## EXERCISE AIM
The records that follow need to be printed exactly. Leave out each image.

## PROVIDED RECORDS
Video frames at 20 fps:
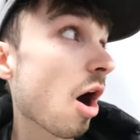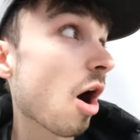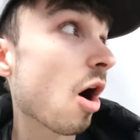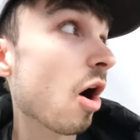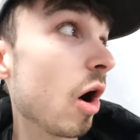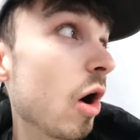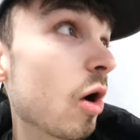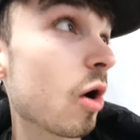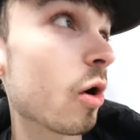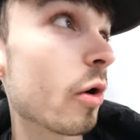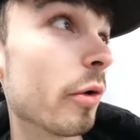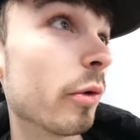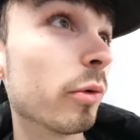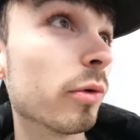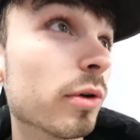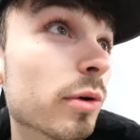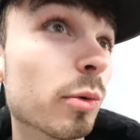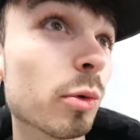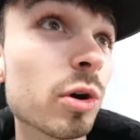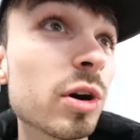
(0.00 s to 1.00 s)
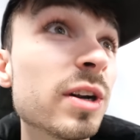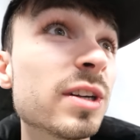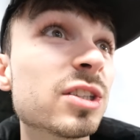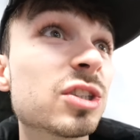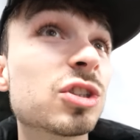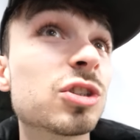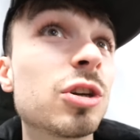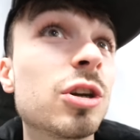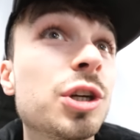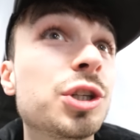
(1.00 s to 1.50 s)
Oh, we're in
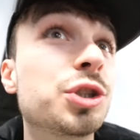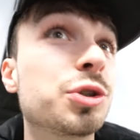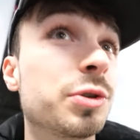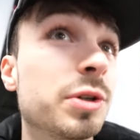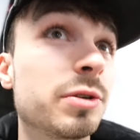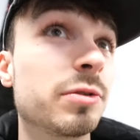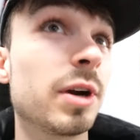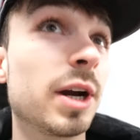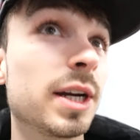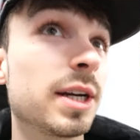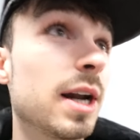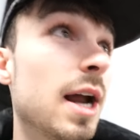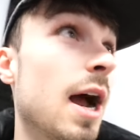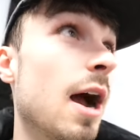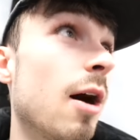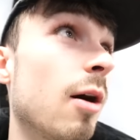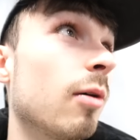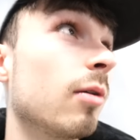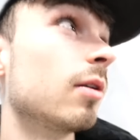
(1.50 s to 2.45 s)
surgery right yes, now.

## TASK SOLUTION
Video frames at 20 fps:
(0.00 s to 1.00 s)
(1.00 s to 1.50 s)
Oh, we're in
(1.50 s to 2.45 s)
surgery right yes, now.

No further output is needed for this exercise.